--- How to complete this task ---
Among the entries below, find the lines that hold the word "with" and report them.

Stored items
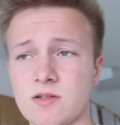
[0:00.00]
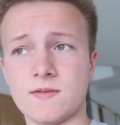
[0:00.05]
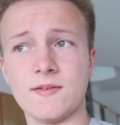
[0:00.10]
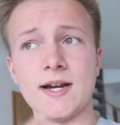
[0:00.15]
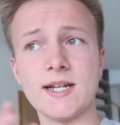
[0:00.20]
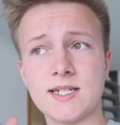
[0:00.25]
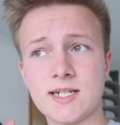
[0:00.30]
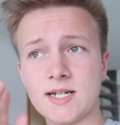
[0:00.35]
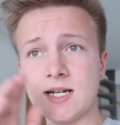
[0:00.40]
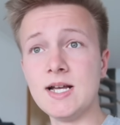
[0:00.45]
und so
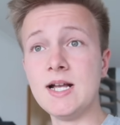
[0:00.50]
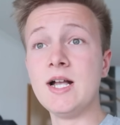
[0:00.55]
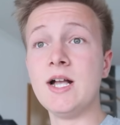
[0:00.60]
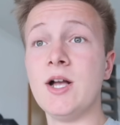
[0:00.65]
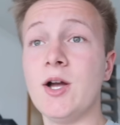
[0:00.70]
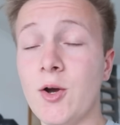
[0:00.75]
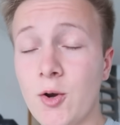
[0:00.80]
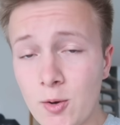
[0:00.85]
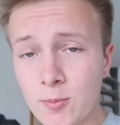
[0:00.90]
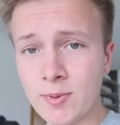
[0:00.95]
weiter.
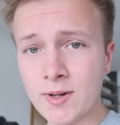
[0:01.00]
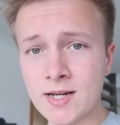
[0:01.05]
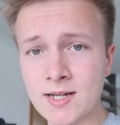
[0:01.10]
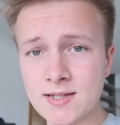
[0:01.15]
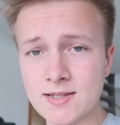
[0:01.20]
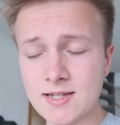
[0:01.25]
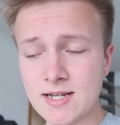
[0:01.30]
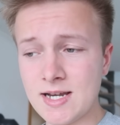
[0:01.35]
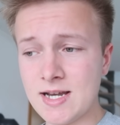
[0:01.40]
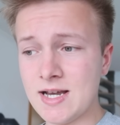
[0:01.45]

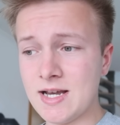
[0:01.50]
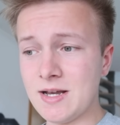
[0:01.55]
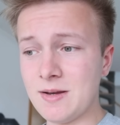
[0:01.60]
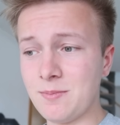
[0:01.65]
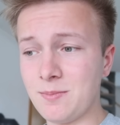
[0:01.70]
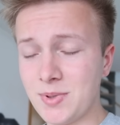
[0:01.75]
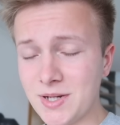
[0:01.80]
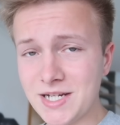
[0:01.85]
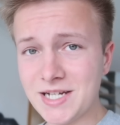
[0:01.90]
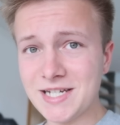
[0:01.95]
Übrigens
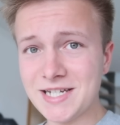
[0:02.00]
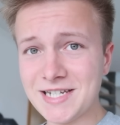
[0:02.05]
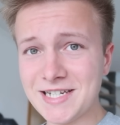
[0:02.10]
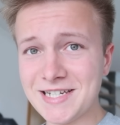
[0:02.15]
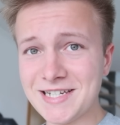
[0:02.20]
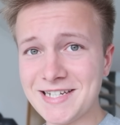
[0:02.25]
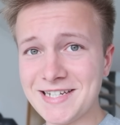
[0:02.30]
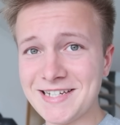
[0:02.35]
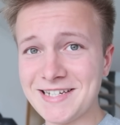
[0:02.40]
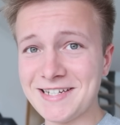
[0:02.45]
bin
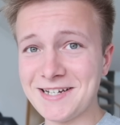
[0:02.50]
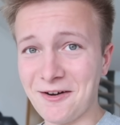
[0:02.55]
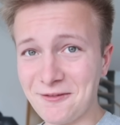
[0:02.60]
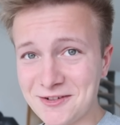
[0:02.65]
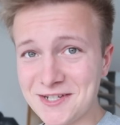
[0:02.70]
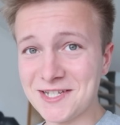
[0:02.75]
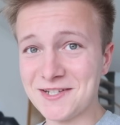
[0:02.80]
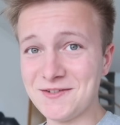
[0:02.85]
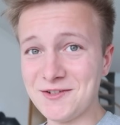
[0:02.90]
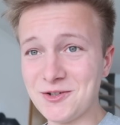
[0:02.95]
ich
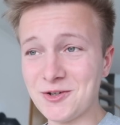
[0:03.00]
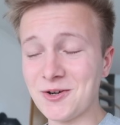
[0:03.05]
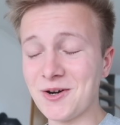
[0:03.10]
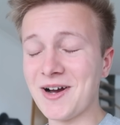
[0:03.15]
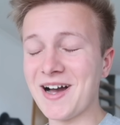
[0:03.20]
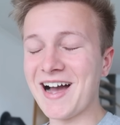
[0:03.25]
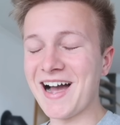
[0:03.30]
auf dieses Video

* * *

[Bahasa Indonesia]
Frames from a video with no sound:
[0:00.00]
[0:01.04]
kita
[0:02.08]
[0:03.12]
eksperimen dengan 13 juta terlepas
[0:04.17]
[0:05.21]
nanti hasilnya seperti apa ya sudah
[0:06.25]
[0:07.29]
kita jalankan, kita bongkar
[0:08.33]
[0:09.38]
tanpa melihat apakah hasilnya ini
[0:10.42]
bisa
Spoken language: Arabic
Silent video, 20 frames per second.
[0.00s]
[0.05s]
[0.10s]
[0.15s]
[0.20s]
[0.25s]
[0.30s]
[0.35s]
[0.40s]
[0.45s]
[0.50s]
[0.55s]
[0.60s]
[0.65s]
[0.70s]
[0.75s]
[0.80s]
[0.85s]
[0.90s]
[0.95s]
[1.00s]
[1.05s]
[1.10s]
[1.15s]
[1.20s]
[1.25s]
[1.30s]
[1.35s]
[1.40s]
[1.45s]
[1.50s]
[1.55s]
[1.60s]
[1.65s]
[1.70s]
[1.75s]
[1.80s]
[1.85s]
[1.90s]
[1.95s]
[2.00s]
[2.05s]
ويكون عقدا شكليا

---

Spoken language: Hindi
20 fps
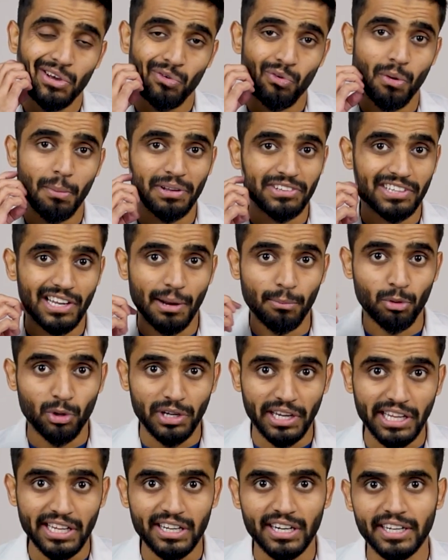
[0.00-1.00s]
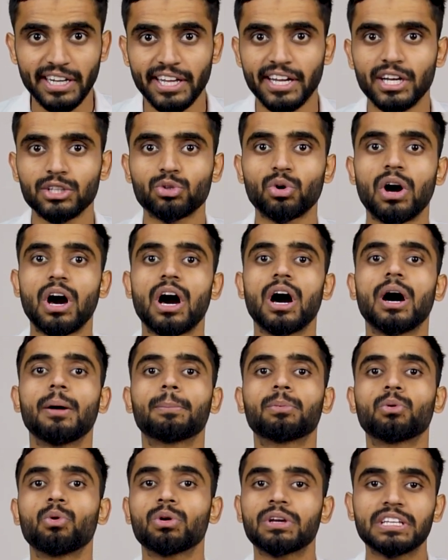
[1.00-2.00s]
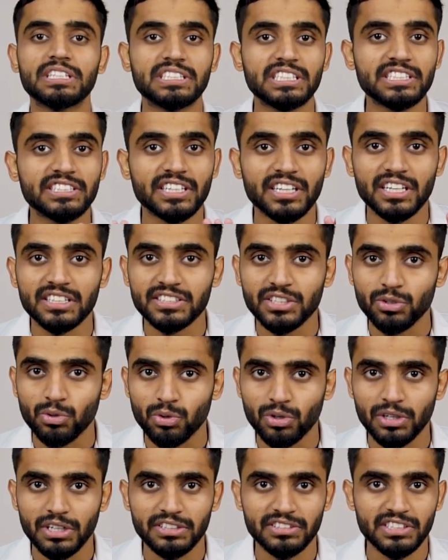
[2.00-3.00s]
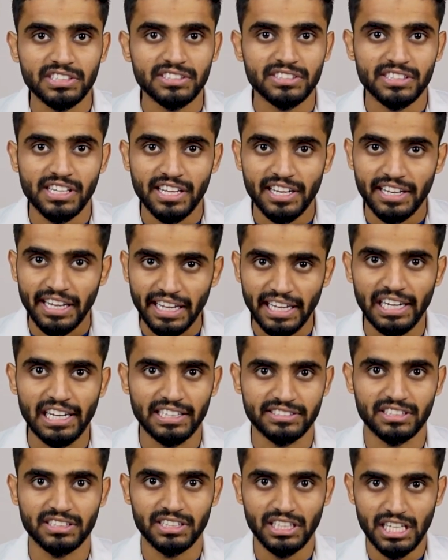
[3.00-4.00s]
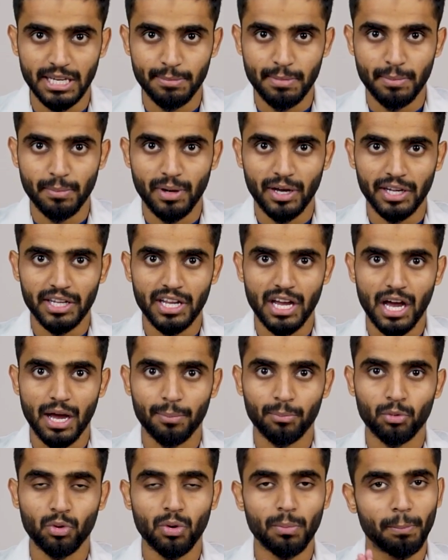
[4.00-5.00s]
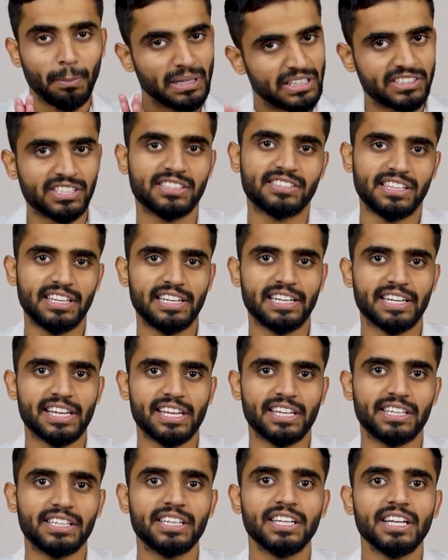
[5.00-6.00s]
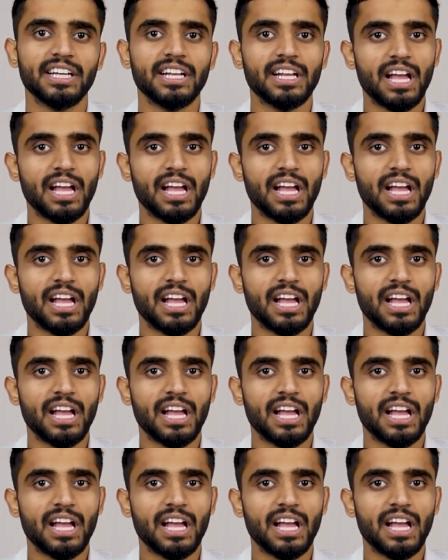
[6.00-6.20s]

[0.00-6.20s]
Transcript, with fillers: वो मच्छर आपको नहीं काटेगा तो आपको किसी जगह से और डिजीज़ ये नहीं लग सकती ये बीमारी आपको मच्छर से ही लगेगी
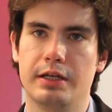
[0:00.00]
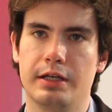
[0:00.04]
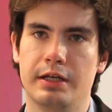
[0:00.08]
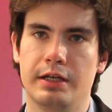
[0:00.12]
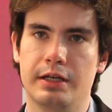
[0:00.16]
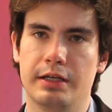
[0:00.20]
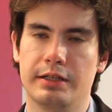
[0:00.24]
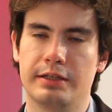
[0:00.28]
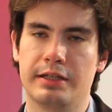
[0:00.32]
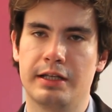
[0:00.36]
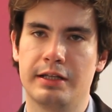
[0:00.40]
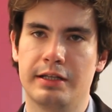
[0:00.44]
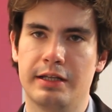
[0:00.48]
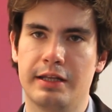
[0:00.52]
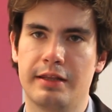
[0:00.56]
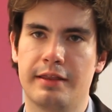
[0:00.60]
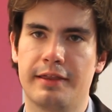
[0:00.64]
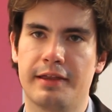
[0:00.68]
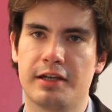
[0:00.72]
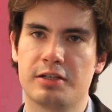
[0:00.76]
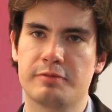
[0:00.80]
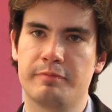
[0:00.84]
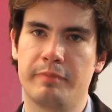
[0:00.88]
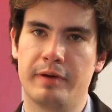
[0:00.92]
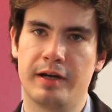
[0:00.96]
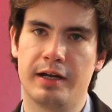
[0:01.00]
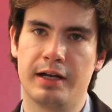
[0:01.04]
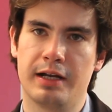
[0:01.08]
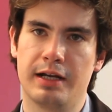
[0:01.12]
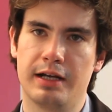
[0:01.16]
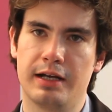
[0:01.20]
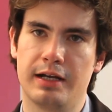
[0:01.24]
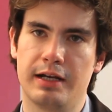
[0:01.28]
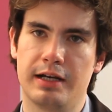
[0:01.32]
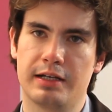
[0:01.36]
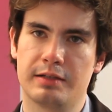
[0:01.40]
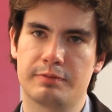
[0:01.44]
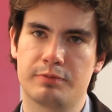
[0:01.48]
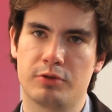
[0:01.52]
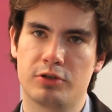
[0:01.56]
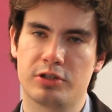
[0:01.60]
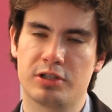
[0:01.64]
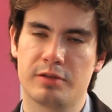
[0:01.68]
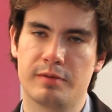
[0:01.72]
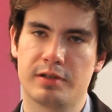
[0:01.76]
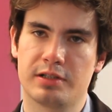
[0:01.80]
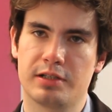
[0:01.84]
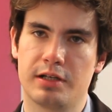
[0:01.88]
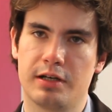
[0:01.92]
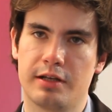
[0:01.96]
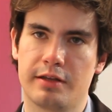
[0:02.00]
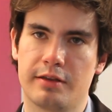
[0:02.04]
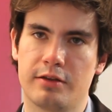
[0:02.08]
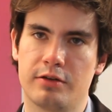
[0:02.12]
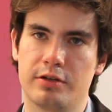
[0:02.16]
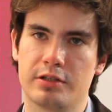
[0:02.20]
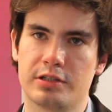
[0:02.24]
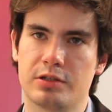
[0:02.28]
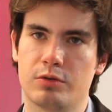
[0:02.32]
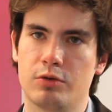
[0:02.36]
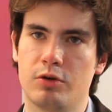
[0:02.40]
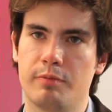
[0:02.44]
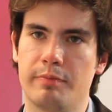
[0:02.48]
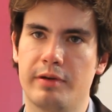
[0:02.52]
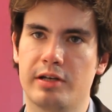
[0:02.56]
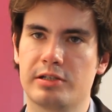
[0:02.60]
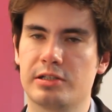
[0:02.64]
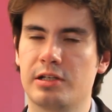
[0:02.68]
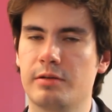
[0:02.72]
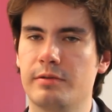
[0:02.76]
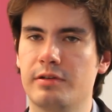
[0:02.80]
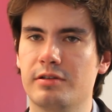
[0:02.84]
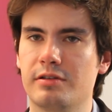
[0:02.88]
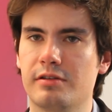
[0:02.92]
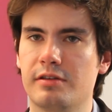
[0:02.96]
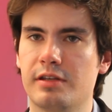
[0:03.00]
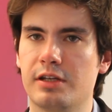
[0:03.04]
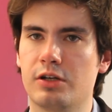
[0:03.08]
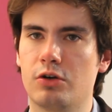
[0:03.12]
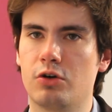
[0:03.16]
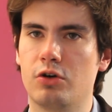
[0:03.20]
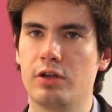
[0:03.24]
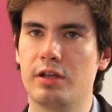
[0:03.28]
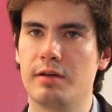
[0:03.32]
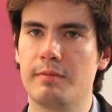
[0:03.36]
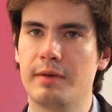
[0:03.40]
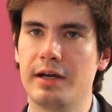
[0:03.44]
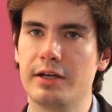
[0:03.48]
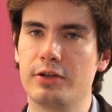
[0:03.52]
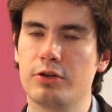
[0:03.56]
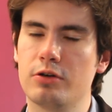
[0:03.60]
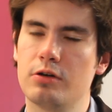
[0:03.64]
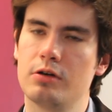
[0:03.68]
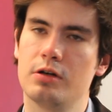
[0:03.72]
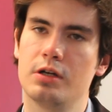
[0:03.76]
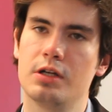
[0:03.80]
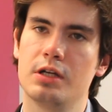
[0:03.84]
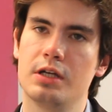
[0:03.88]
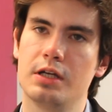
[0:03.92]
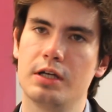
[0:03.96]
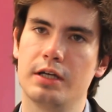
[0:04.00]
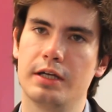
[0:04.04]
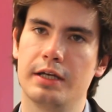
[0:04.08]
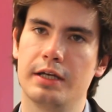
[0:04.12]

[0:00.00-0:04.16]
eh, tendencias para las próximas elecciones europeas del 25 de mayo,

--- Output below ---
Frames from a video with no sound:
Transcript, with fillers: वो मच्छर आपको नहीं काटेगा तो आपको किसी जगह से और डिजीज़ ये नहीं लग सकती ये बीमारी आपको मच्छर से ही लगेगी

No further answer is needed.